## DATA TO EXAMINE
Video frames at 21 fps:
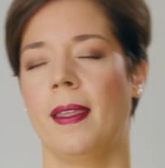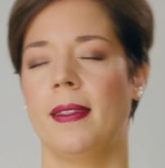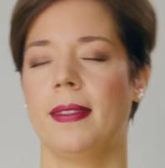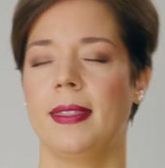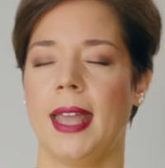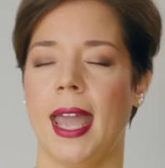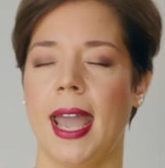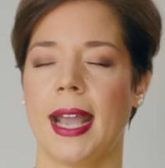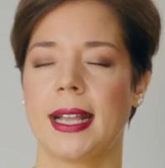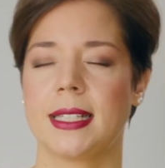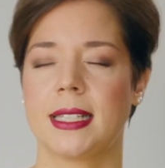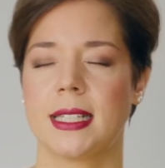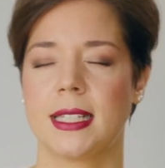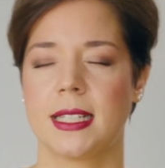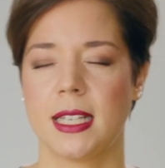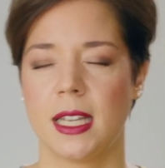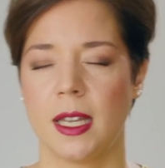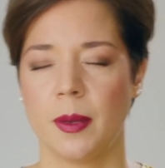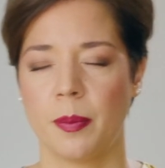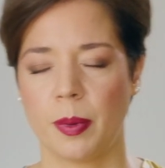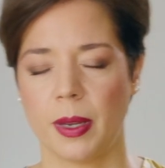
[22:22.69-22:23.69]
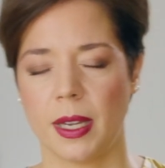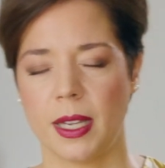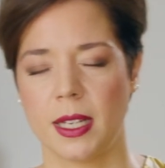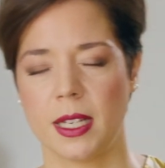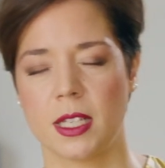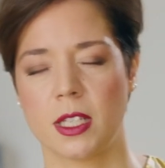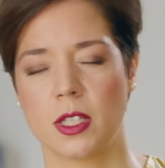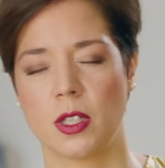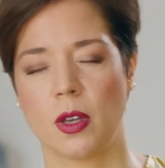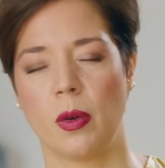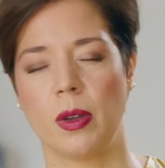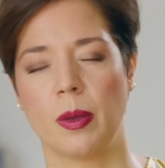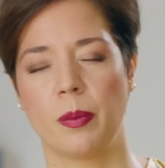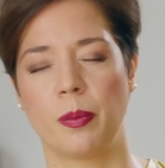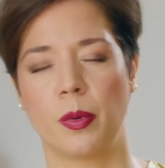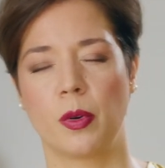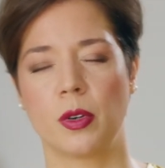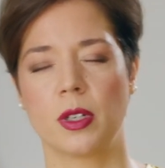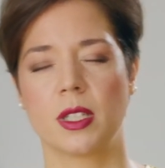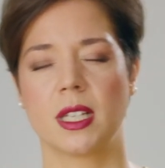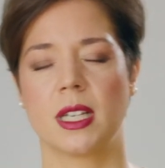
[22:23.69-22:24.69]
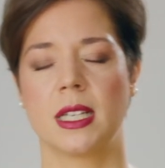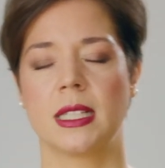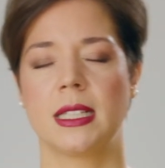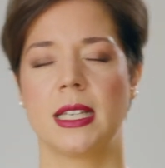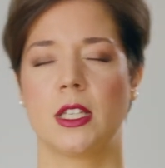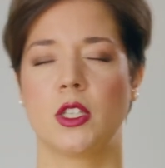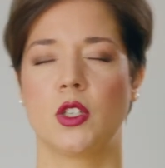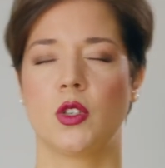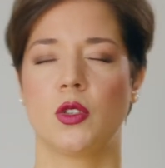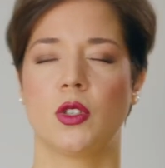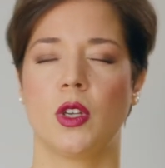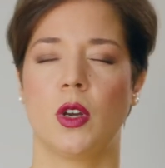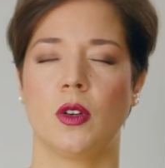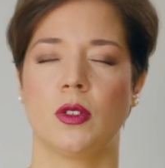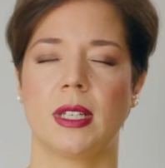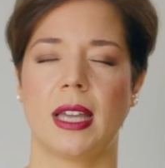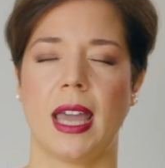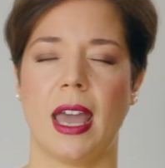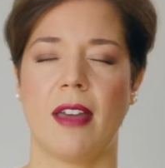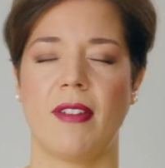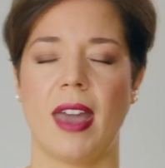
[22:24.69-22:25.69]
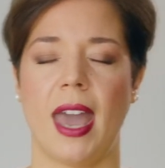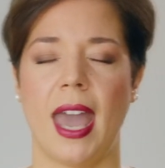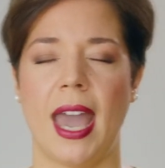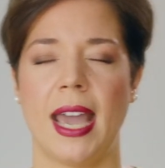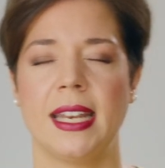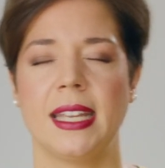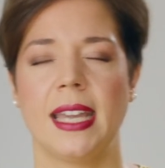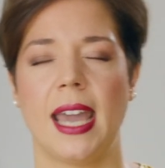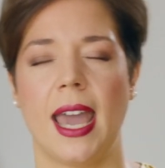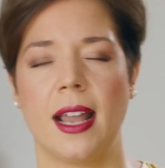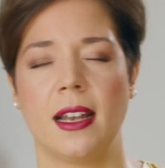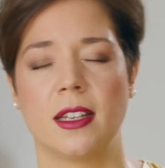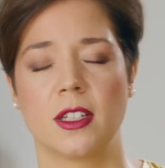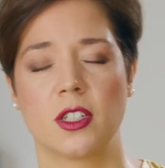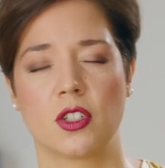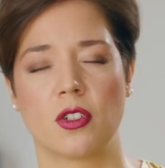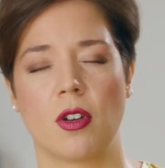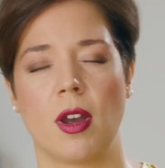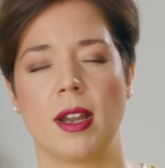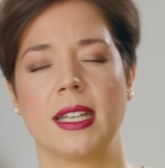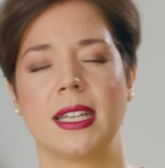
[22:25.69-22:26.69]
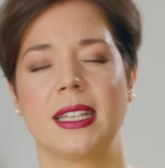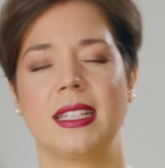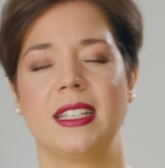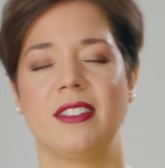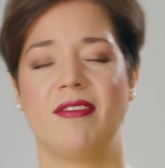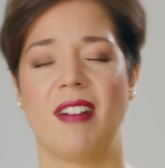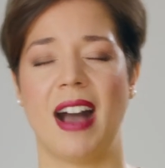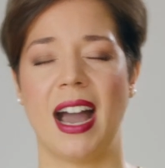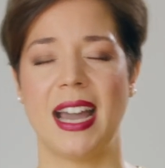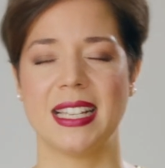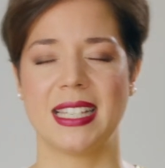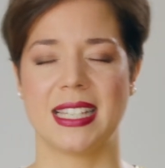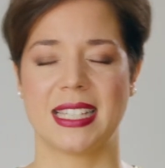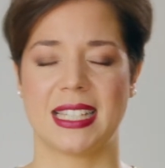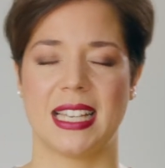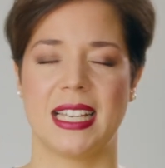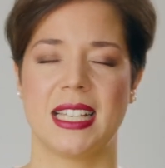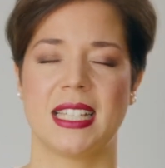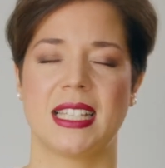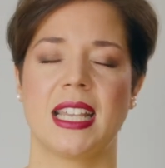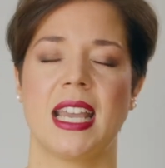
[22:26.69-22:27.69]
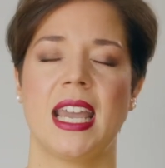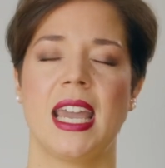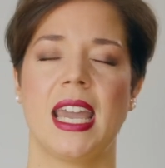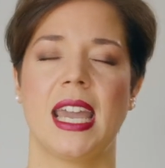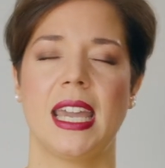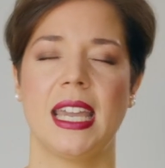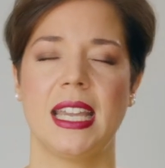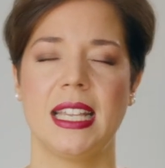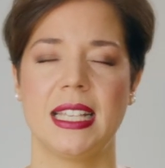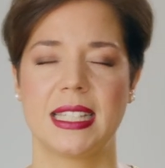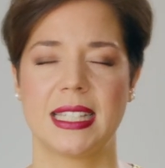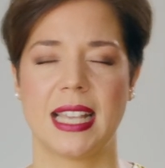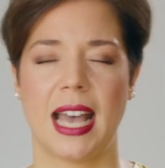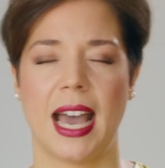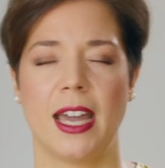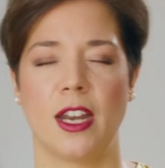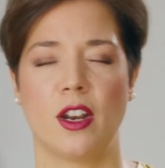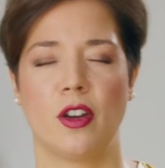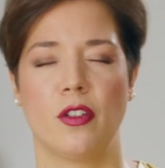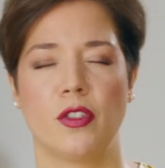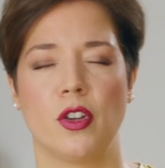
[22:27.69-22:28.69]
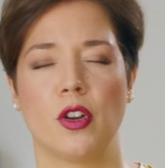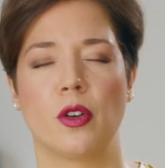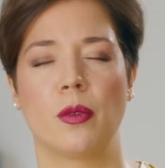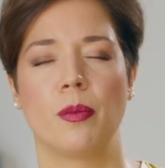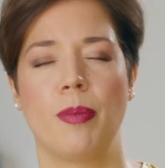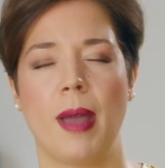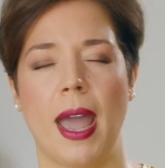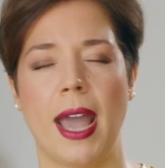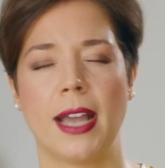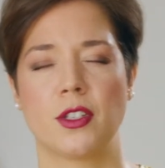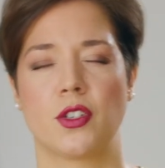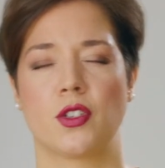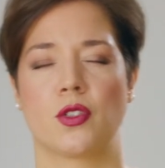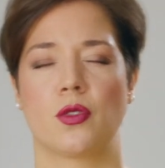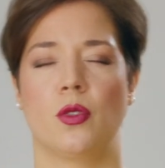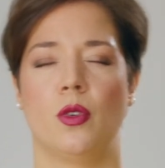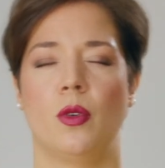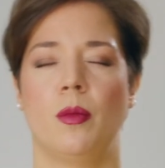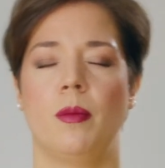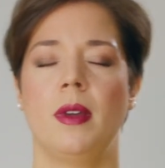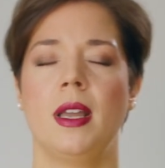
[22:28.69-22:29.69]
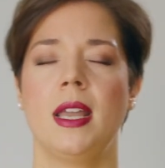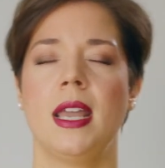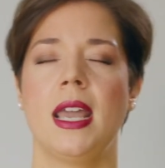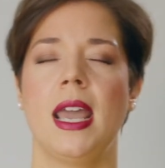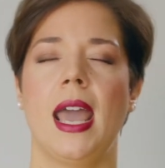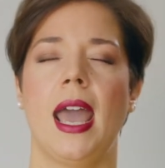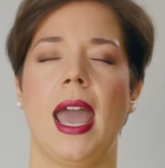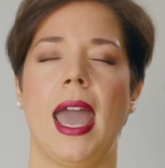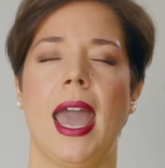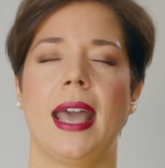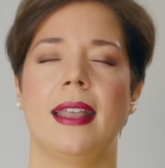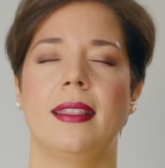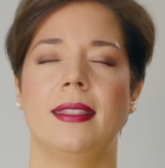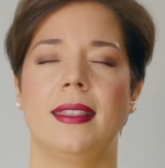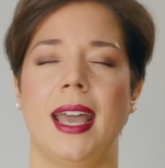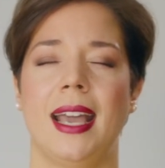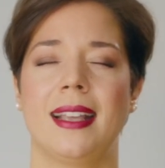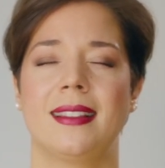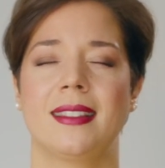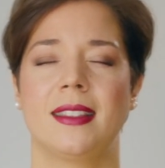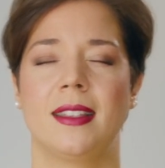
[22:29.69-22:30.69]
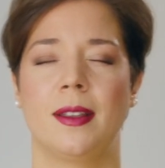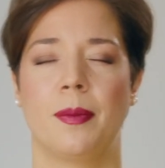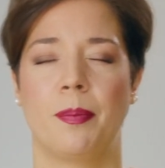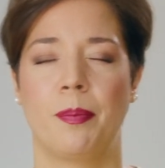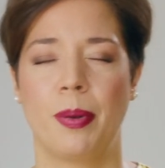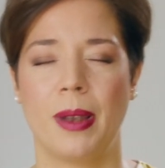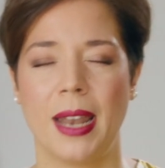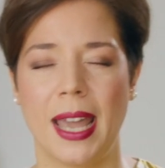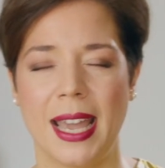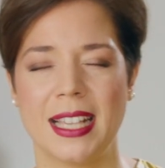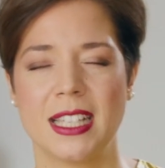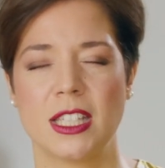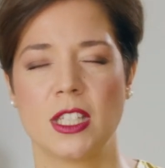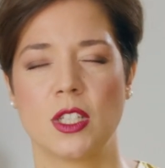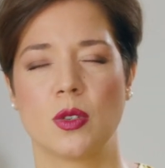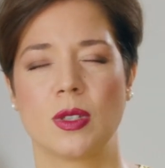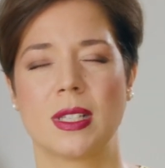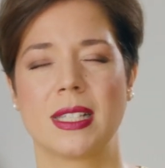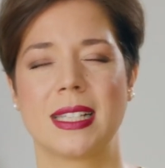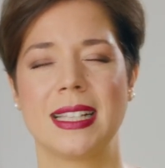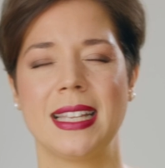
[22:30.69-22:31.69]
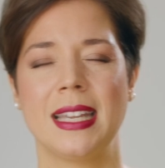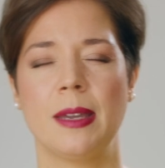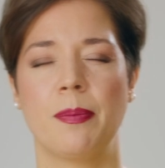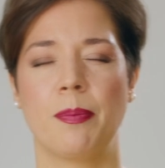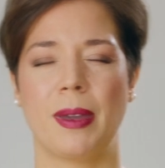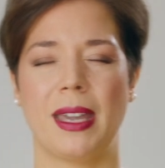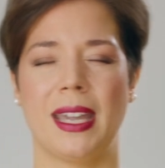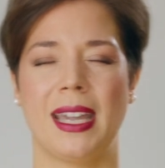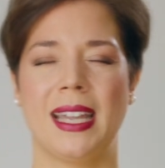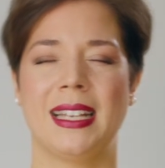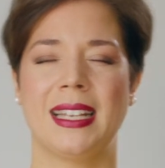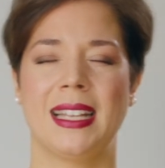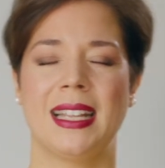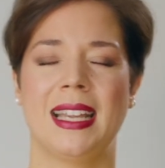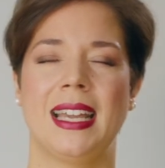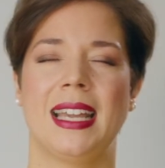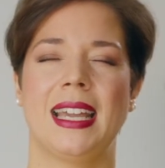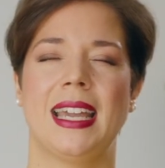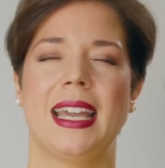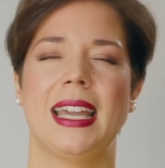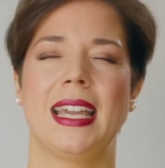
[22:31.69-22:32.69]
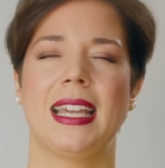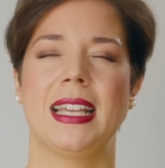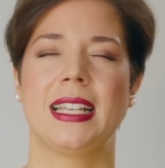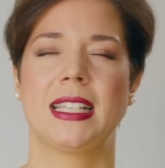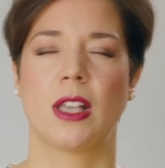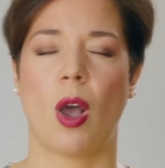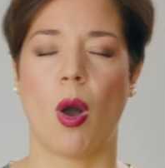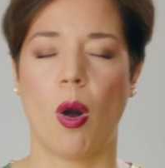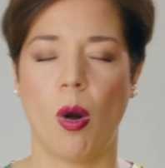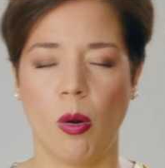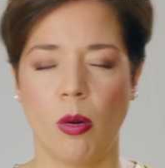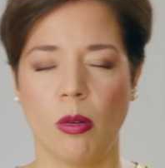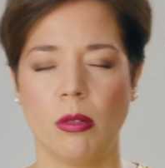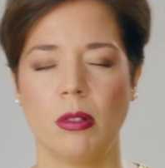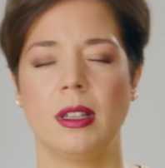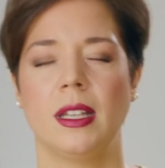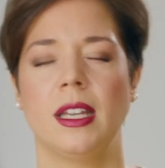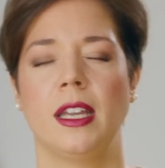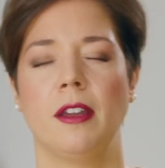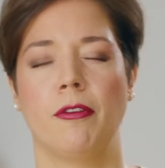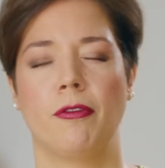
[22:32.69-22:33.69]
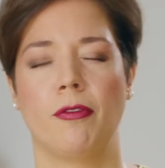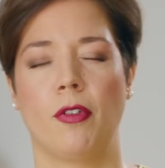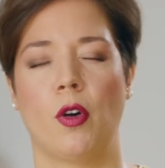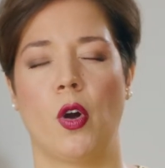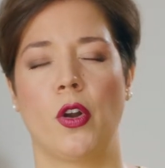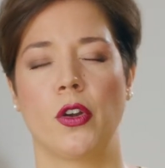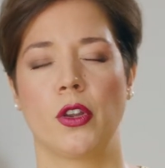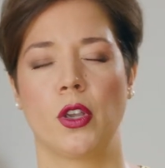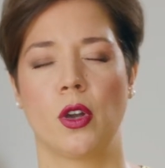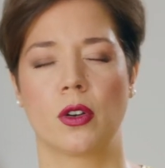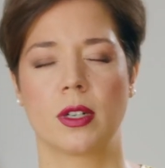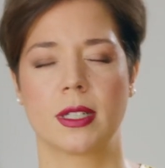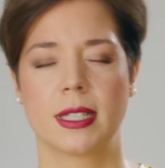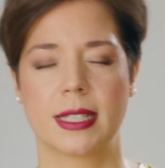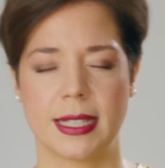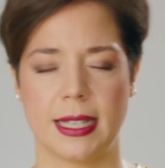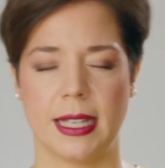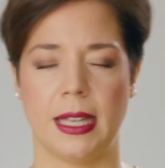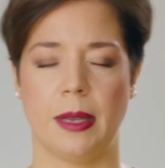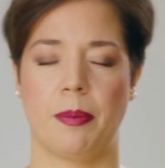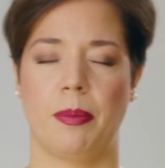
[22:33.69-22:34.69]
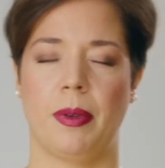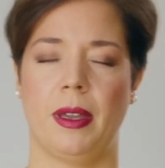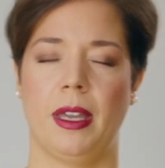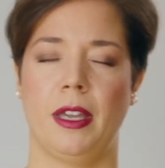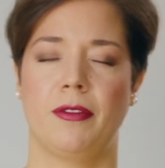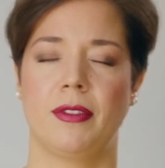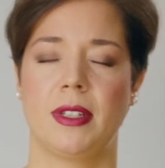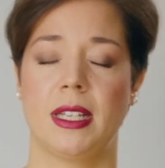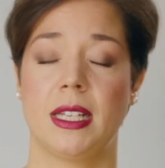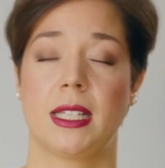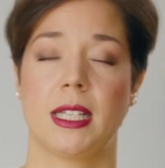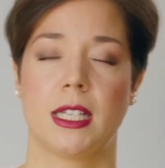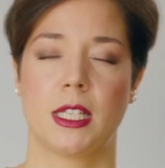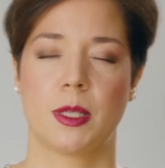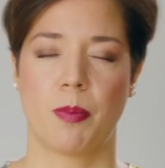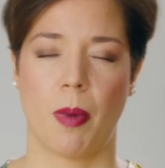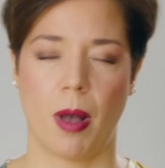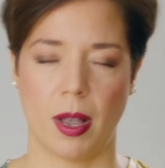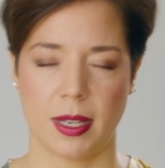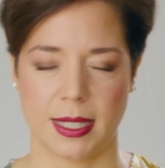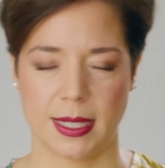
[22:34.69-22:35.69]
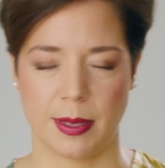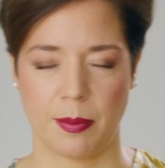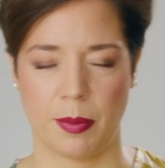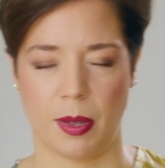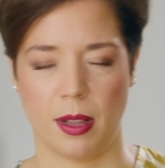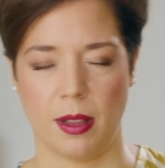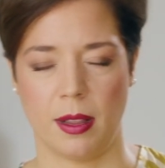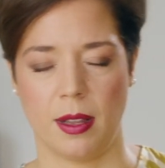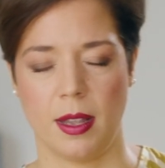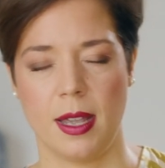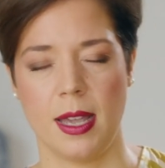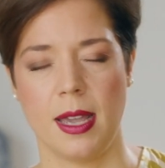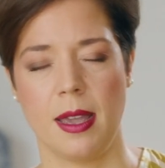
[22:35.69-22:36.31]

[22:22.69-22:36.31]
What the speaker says: Next tip, it is so important that you don't have any electronic devices inside of your bedroom, and that the place you sleep in is only for your sleep, if this is possible.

## DESCRIPTION OF THE TASK
Your copy of the records must match them exactly, except that no pictures appear in it.

## ANSWER FOR THIS EXERCISE
Video frames at 21 fps:
[22:22.69-22:23.69]
[22:23.69-22:24.69]
[22:24.69-22:25.69]
[22:25.69-22:26.69]
[22:26.69-22:27.69]
[22:27.69-22:28.69]
[22:28.69-22:29.69]
[22:29.69-22:30.69]
[22:30.69-22:31.69]
[22:31.69-22:32.69]
[22:32.69-22:33.69]
[22:33.69-22:34.69]
[22:34.69-22:35.69]
[22:35.69-22:36.31]

[22:22.69-22:36.31]
What the speaker says: Next tip, it is so important that you don't have any electronic devices inside of your bedroom, and that the place you sleep in is only for your sleep, if this is possible.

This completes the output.